- Exercise material

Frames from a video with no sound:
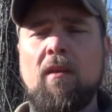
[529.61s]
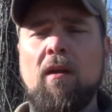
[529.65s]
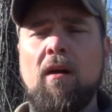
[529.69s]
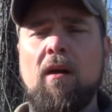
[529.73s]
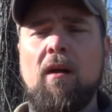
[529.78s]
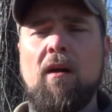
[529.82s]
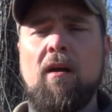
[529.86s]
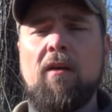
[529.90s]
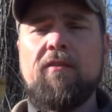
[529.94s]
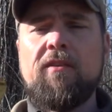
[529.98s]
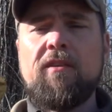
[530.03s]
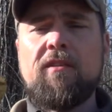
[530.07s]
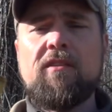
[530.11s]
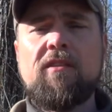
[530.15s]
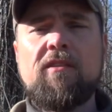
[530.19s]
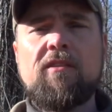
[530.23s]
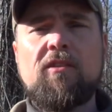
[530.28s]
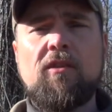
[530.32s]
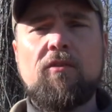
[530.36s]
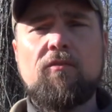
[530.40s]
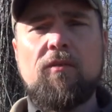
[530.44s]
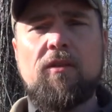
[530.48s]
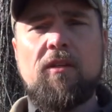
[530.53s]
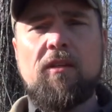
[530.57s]
Uh, this is
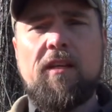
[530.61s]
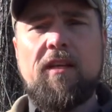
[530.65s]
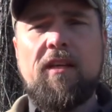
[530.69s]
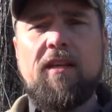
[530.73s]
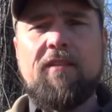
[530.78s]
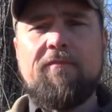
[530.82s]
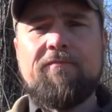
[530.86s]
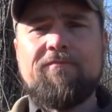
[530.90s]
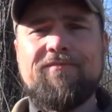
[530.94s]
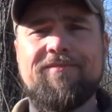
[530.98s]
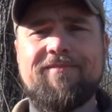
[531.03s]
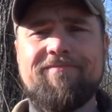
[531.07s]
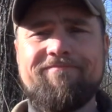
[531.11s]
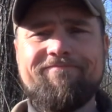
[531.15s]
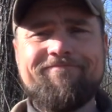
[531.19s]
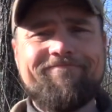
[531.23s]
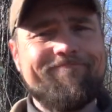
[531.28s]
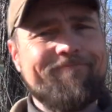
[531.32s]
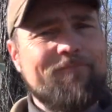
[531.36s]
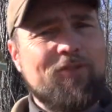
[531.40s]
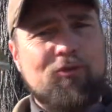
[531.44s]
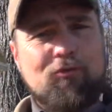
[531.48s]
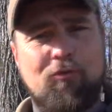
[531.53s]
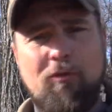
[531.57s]
a really
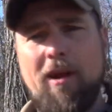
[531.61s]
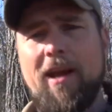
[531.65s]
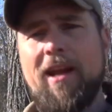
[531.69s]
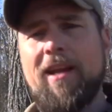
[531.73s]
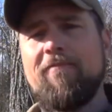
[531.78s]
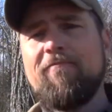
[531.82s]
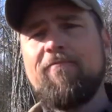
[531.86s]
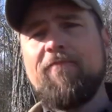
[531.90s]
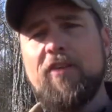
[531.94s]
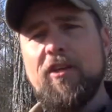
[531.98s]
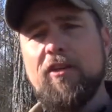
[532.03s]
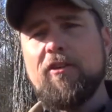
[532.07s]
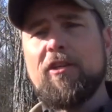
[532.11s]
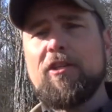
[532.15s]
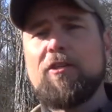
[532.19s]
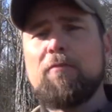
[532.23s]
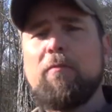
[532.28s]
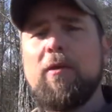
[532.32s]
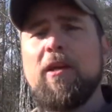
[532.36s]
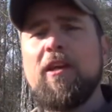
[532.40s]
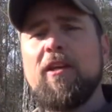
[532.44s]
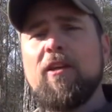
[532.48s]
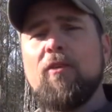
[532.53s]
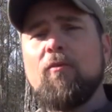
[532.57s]
great field
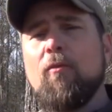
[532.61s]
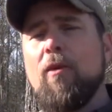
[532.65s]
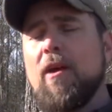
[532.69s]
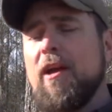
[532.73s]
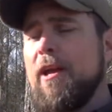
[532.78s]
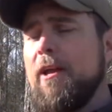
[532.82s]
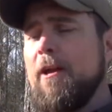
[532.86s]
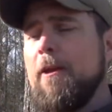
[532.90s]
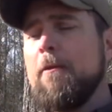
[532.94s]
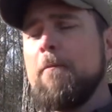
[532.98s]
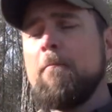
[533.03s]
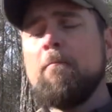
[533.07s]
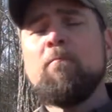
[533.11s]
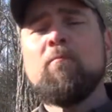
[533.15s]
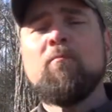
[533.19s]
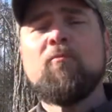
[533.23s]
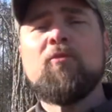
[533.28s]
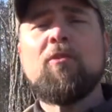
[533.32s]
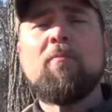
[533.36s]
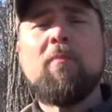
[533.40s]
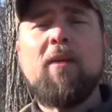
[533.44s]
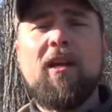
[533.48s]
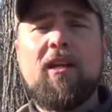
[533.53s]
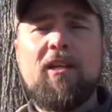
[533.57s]
expedient way
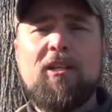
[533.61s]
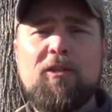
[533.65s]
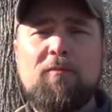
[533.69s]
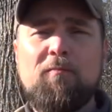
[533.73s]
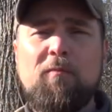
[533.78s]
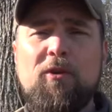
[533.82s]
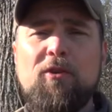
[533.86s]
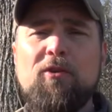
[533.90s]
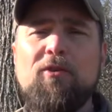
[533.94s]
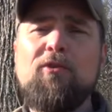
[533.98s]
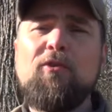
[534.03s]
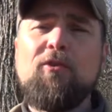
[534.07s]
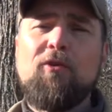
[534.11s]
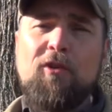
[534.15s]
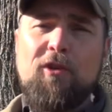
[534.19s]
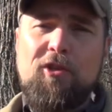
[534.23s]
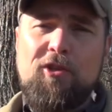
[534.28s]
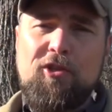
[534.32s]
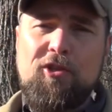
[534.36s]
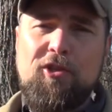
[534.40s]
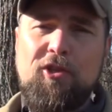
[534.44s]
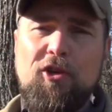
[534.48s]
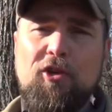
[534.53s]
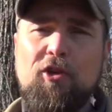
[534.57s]
to make a spoon or a
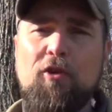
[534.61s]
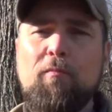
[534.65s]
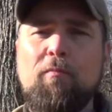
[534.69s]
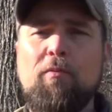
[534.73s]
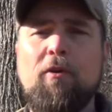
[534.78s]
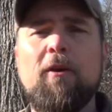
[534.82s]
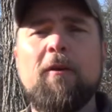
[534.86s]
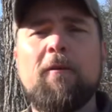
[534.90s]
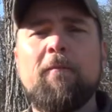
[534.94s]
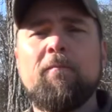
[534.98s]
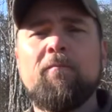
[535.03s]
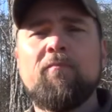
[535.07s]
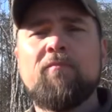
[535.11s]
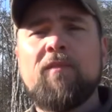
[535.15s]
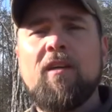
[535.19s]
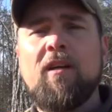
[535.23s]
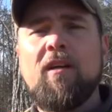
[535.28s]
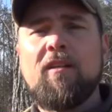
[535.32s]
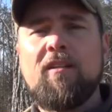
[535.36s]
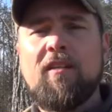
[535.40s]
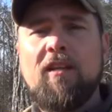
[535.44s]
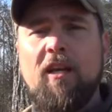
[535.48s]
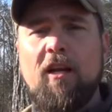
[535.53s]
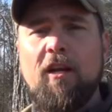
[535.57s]
scoop
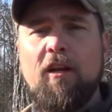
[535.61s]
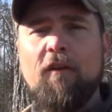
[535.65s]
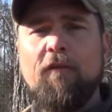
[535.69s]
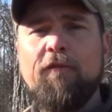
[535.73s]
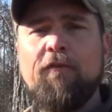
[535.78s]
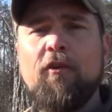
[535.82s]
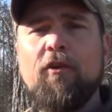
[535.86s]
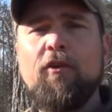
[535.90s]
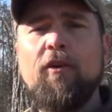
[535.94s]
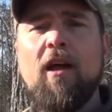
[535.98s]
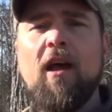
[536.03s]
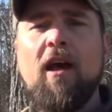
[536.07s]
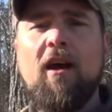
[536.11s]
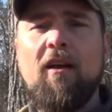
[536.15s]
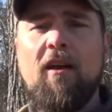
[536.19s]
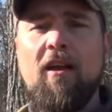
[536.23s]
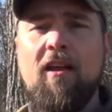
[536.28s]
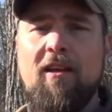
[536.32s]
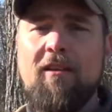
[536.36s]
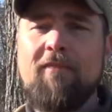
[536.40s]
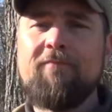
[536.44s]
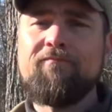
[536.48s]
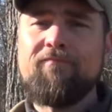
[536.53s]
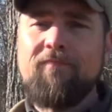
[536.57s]
uh, to get your food out
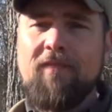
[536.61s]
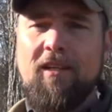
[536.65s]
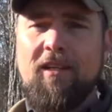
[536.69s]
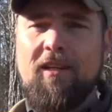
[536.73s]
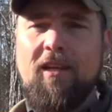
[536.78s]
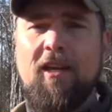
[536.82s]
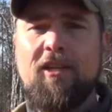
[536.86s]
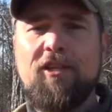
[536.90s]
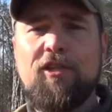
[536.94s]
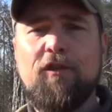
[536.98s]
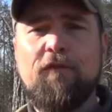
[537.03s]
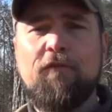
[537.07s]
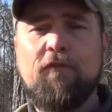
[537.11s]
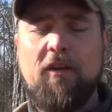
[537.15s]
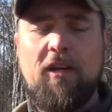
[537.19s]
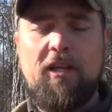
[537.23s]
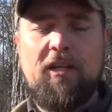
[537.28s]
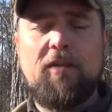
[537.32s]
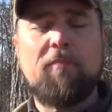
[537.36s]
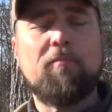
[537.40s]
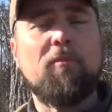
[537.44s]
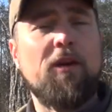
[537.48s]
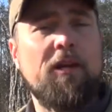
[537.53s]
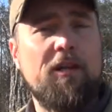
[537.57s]
in case you
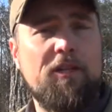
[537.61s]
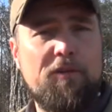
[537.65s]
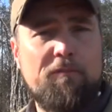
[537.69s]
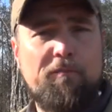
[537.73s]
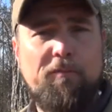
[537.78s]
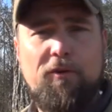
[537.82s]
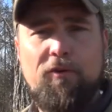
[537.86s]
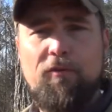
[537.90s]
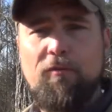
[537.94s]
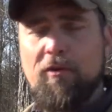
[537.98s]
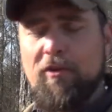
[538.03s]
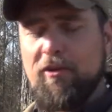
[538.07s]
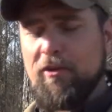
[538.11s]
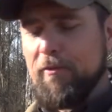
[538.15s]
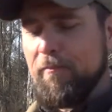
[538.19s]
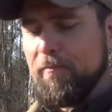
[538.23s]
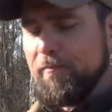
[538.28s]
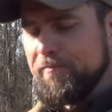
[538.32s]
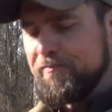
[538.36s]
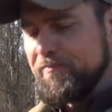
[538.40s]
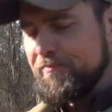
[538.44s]
forget to bring a spoon with you.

- What you should do
Transcribe each of the records above precisely, with no pictures in the copy.

- Exercise output
Frames from a video with no sound:
[529.61s]
[529.65s]
[529.69s]
[529.73s]
[529.78s]
[529.82s]
[529.86s]
[529.90s]
[529.94s]
[529.98s]
[530.03s]
[530.07s]
[530.11s]
[530.15s]
[530.19s]
[530.23s]
[530.28s]
[530.32s]
[530.36s]
[530.40s]
[530.44s]
[530.48s]
[530.53s]
[530.57s]
Uh, this is
[530.61s]
[530.65s]
[530.69s]
[530.73s]
[530.78s]
[530.82s]
[530.86s]
[530.90s]
[530.94s]
[530.98s]
[531.03s]
[531.07s]
[531.11s]
[531.15s]
[531.19s]
[531.23s]
[531.28s]
[531.32s]
[531.36s]
[531.40s]
[531.44s]
[531.48s]
[531.53s]
[531.57s]
a really
[531.61s]
[531.65s]
[531.69s]
[531.73s]
[531.78s]
[531.82s]
[531.86s]
[531.90s]
[531.94s]
[531.98s]
[532.03s]
[532.07s]
[532.11s]
[532.15s]
[532.19s]
[532.23s]
[532.28s]
[532.32s]
[532.36s]
[532.40s]
[532.44s]
[532.48s]
[532.53s]
[532.57s]
great field
[532.61s]
[532.65s]
[532.69s]
[532.73s]
[532.78s]
[532.82s]
[532.86s]
[532.90s]
[532.94s]
[532.98s]
[533.03s]
[533.07s]
[533.11s]
[533.15s]
[533.19s]
[533.23s]
[533.28s]
[533.32s]
[533.36s]
[533.40s]
[533.44s]
[533.48s]
[533.53s]
[533.57s]
expedient way
[533.61s]
[533.65s]
[533.69s]
[533.73s]
[533.78s]
[533.82s]
[533.86s]
[533.90s]
[533.94s]
[533.98s]
[534.03s]
[534.07s]
[534.11s]
[534.15s]
[534.19s]
[534.23s]
[534.28s]
[534.32s]
[534.36s]
[534.40s]
[534.44s]
[534.48s]
[534.53s]
[534.57s]
to make a spoon or a
[534.61s]
[534.65s]
[534.69s]
[534.73s]
[534.78s]
[534.82s]
[534.86s]
[534.90s]
[534.94s]
[534.98s]
[535.03s]
[535.07s]
[535.11s]
[535.15s]
[535.19s]
[535.23s]
[535.28s]
[535.32s]
[535.36s]
[535.40s]
[535.44s]
[535.48s]
[535.53s]
[535.57s]
scoop
[535.61s]
[535.65s]
[535.69s]
[535.73s]
[535.78s]
[535.82s]
[535.86s]
[535.90s]
[535.94s]
[535.98s]
[536.03s]
[536.07s]
[536.11s]
[536.15s]
[536.19s]
[536.23s]
[536.28s]
[536.32s]
[536.36s]
[536.40s]
[536.44s]
[536.48s]
[536.53s]
[536.57s]
uh, to get your food out
[536.61s]
[536.65s]
[536.69s]
[536.73s]
[536.78s]
[536.82s]
[536.86s]
[536.90s]
[536.94s]
[536.98s]
[537.03s]
[537.07s]
[537.11s]
[537.15s]
[537.19s]
[537.23s]
[537.28s]
[537.32s]
[537.36s]
[537.40s]
[537.44s]
[537.48s]
[537.53s]
[537.57s]
in case you
[537.61s]
[537.65s]
[537.69s]
[537.73s]
[537.78s]
[537.82s]
[537.86s]
[537.90s]
[537.94s]
[537.98s]
[538.03s]
[538.07s]
[538.11s]
[538.15s]
[538.19s]
[538.23s]
[538.28s]
[538.32s]
[538.36s]
[538.40s]
[538.44s]
forget to bring a spoon with you.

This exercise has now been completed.